Output each record below exactly, leaving any picture out of the copy.
----------------
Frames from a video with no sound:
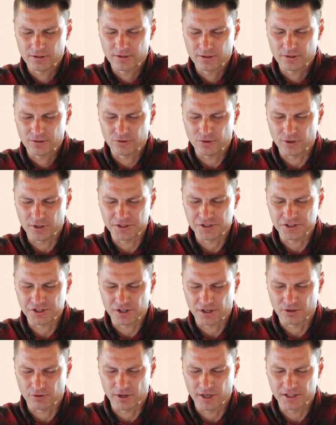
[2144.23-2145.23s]
Lord, it's your
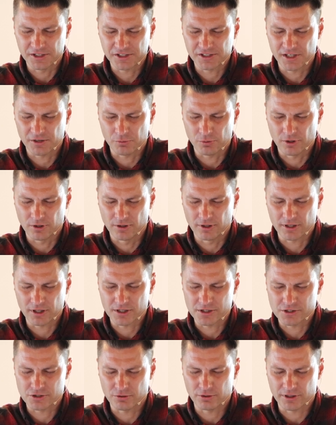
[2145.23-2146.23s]
grace that we're looking
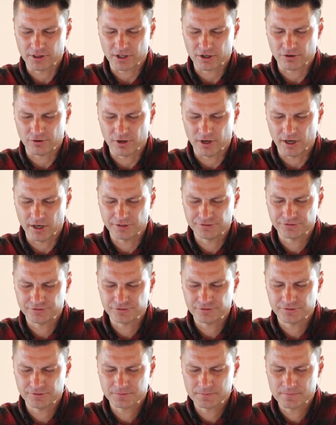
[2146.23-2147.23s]
to at the cross.
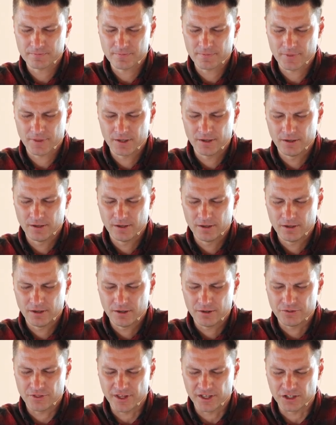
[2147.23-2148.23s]

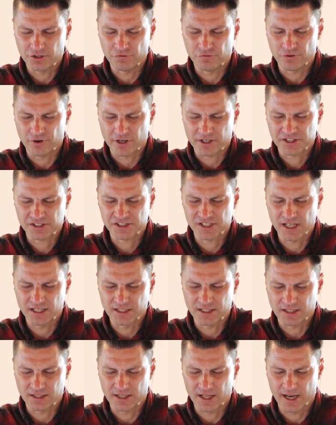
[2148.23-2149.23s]
Thank you for
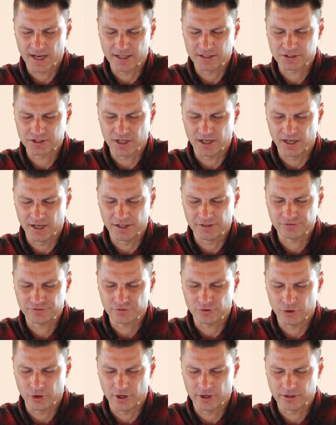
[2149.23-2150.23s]
extending that to us,
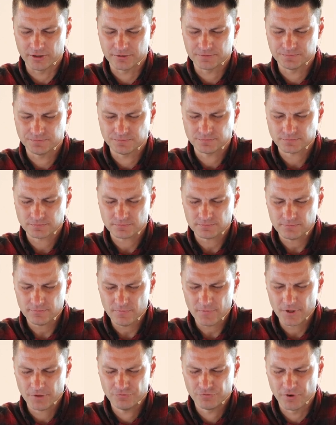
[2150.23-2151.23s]
Lord,
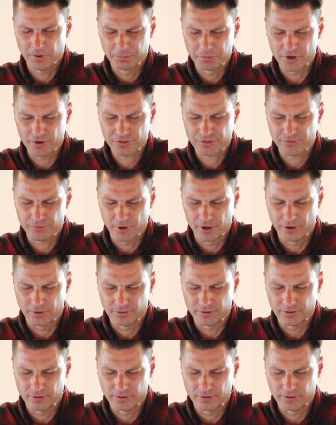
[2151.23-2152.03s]
from your throne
----------------
* **Answer space**:
Frames from a video with no sound:
[2144.23-2145.23s]
Lord, it's your
[2145.23-2146.23s]
grace that we're looking
[2146.23-2147.23s]
to at the cross.
[2147.23-2148.23s]

[2148.23-2149.23s]
Thank you for
[2149.23-2150.23s]
extending that to us,
[2150.23-2151.23s]
Lord,
[2151.23-2152.03s]
from your throne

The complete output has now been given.